What the task requires: In your copy of the entries below, keep every word exactly and leave out all images.

Information provided:
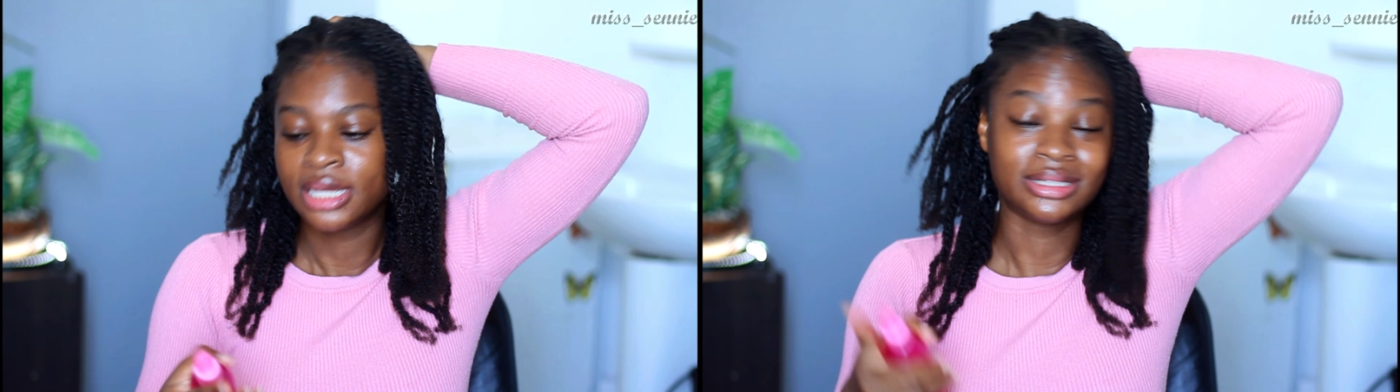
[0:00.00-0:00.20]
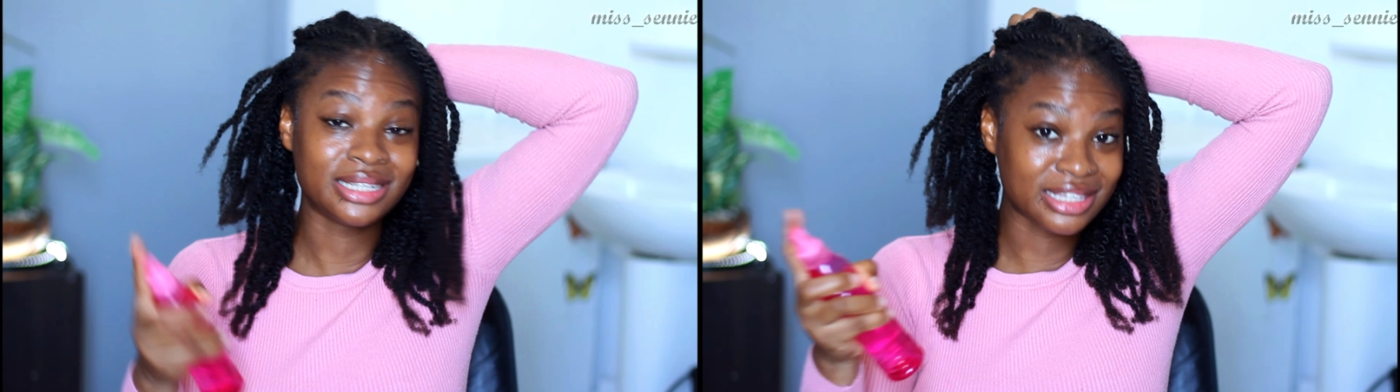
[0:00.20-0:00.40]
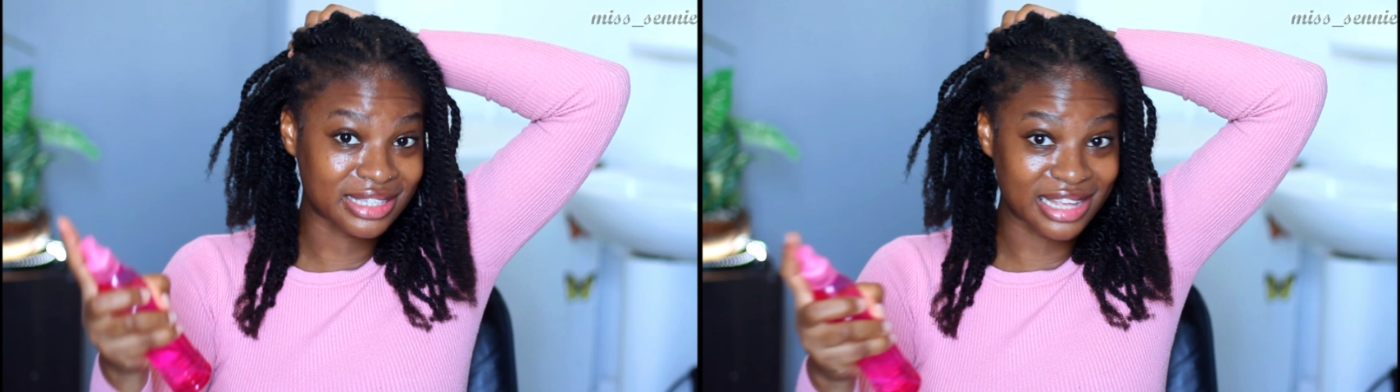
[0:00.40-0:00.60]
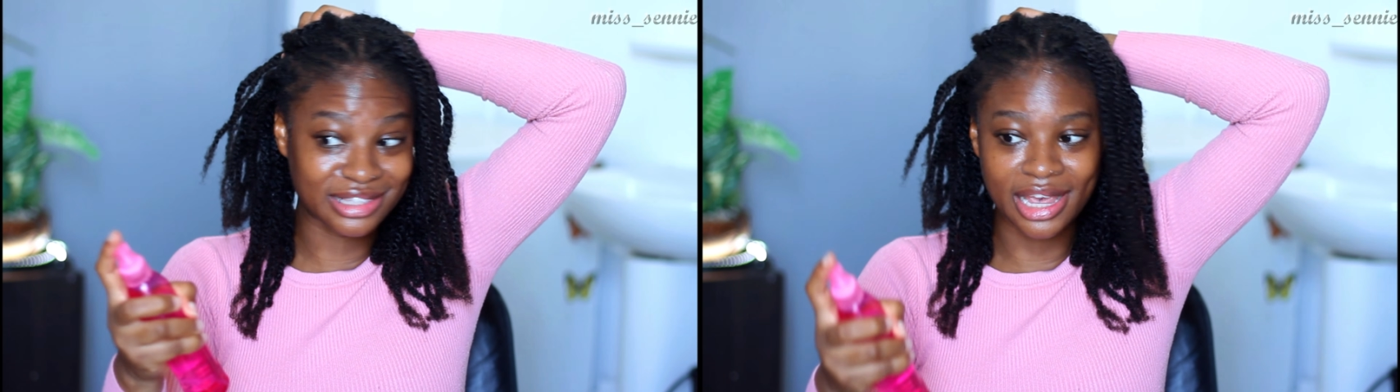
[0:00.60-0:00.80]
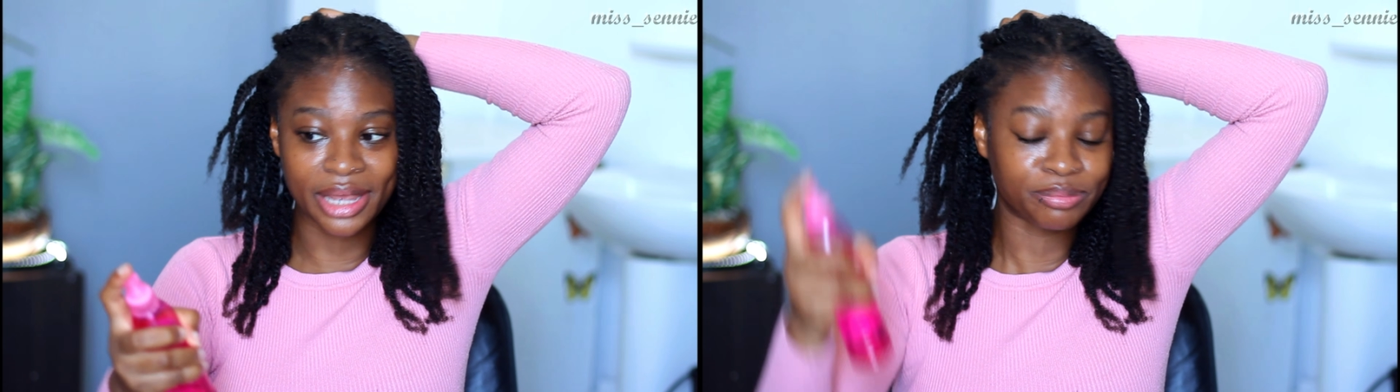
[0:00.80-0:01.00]
this is the
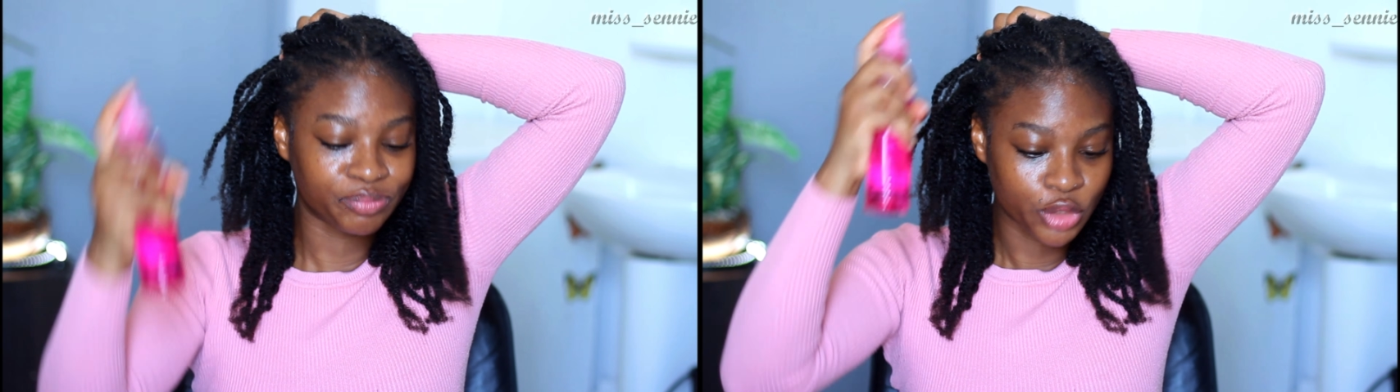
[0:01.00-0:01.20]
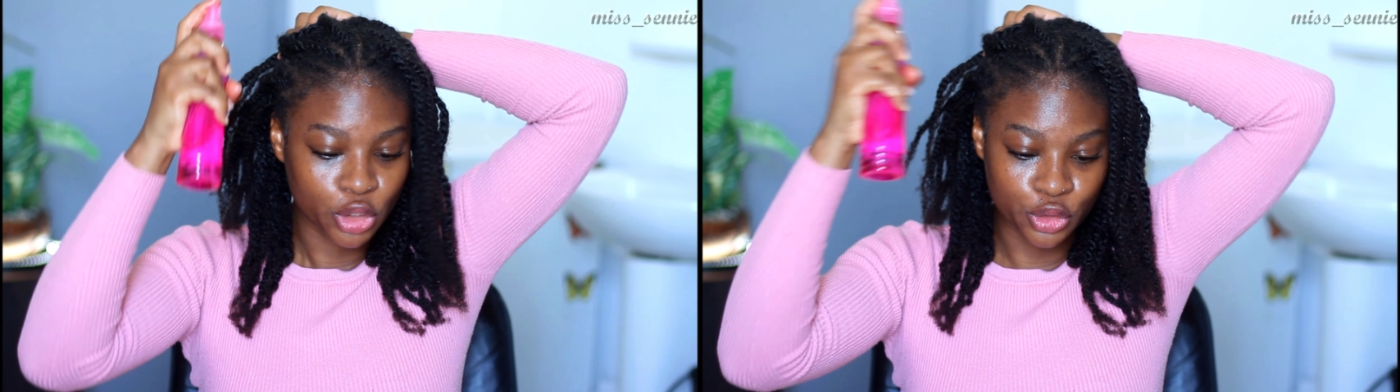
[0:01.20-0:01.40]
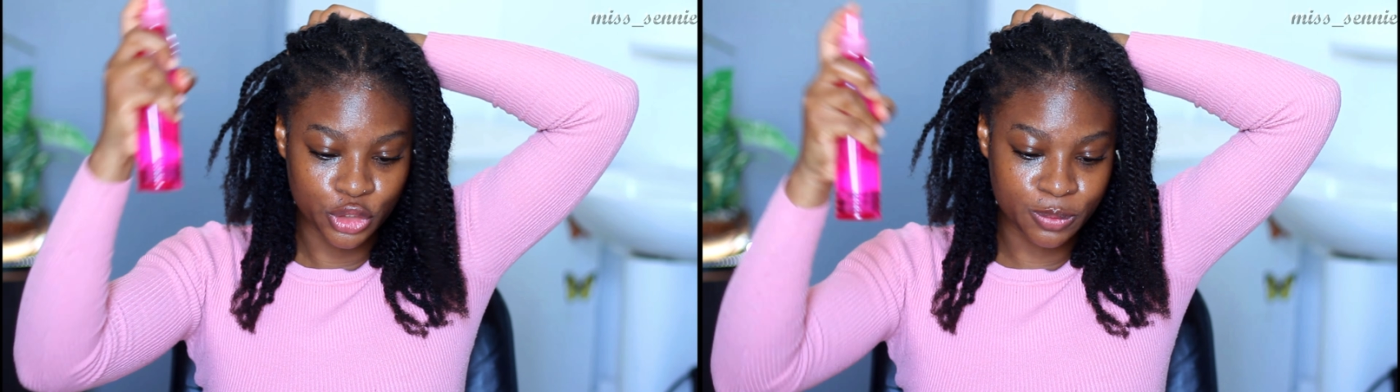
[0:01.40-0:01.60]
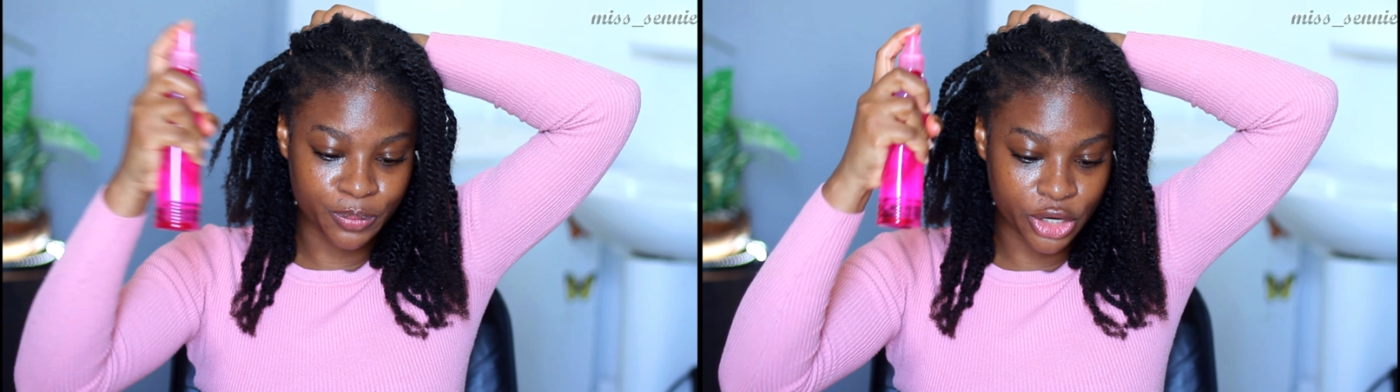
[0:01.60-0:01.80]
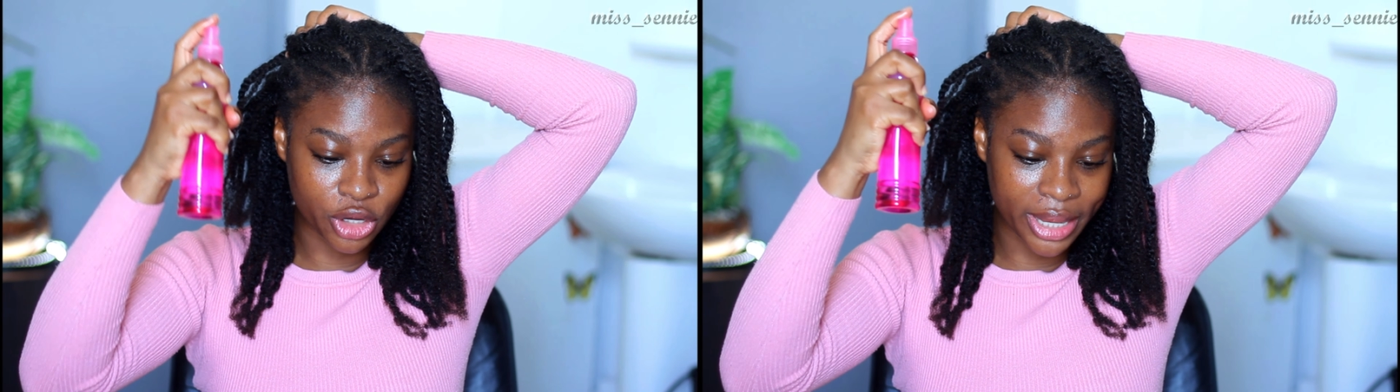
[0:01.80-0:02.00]
time you
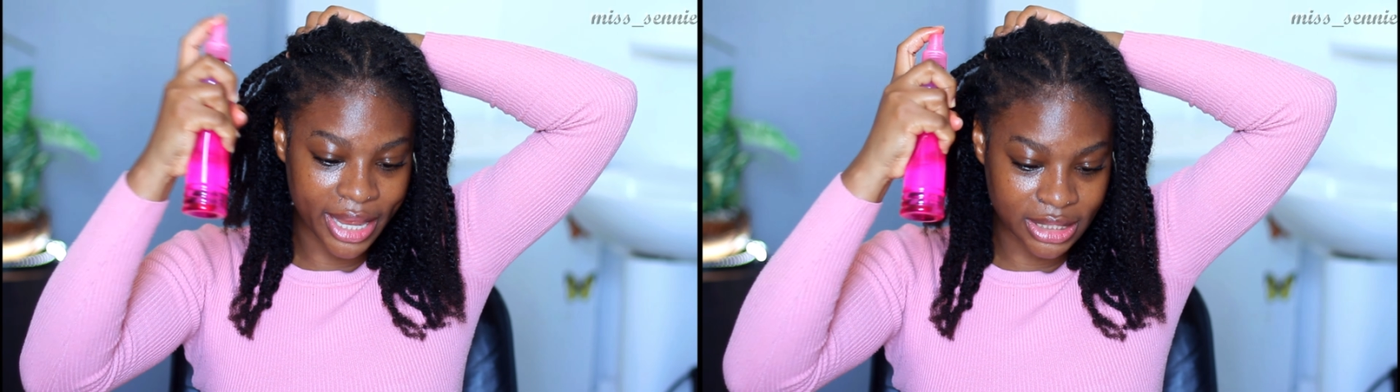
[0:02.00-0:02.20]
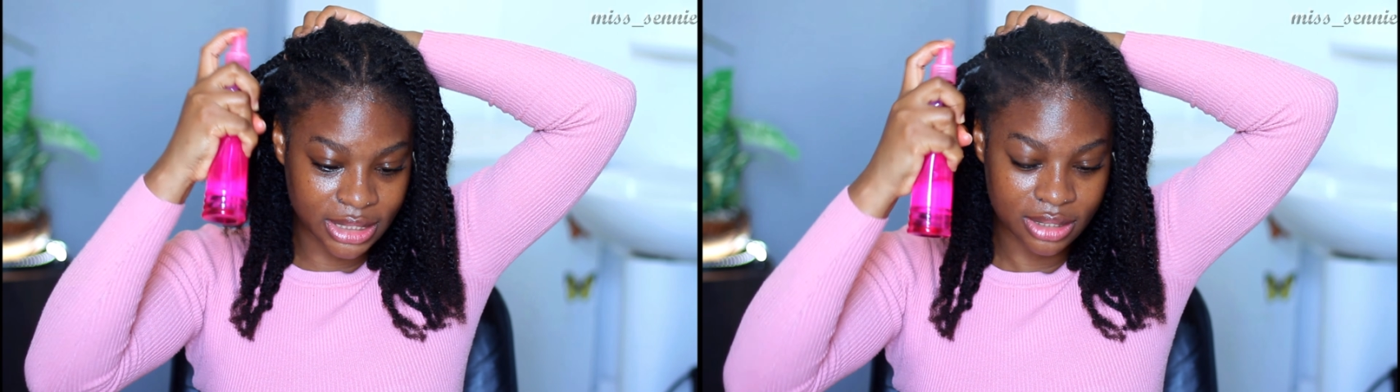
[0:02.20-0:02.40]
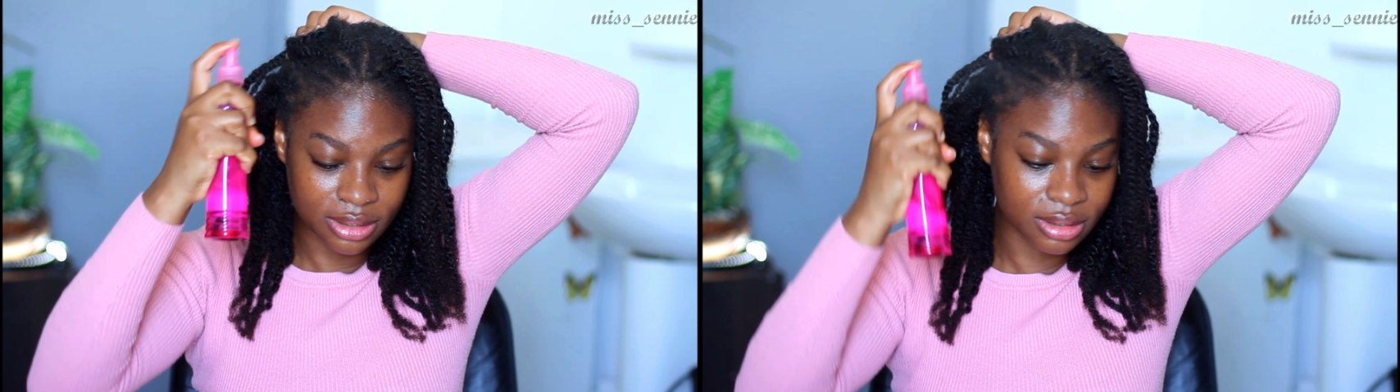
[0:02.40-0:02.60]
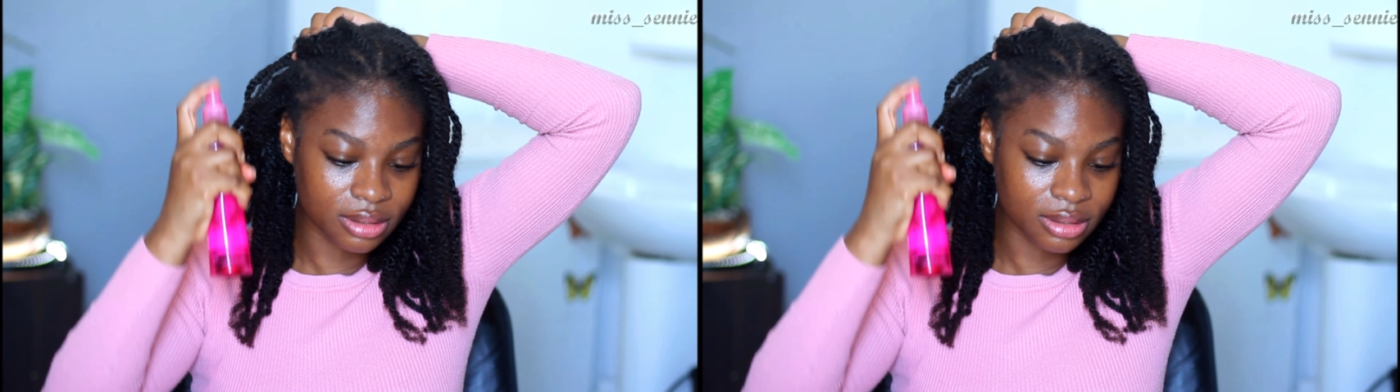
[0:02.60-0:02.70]
spray your edges.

Solution for this task:
[0:00.00-0:00.20]
[0:00.20-0:00.40]
[0:00.40-0:00.60]
[0:00.60-0:00.80]
[0:00.80-0:01.00]
this is the
[0:01.00-0:01.20]
[0:01.20-0:01.40]
[0:01.40-0:01.60]
[0:01.60-0:01.80]
[0:01.80-0:02.00]
time you
[0:02.00-0:02.20]
[0:02.20-0:02.40]
[0:02.40-0:02.60]
[0:02.60-0:02.70]
spray your edges.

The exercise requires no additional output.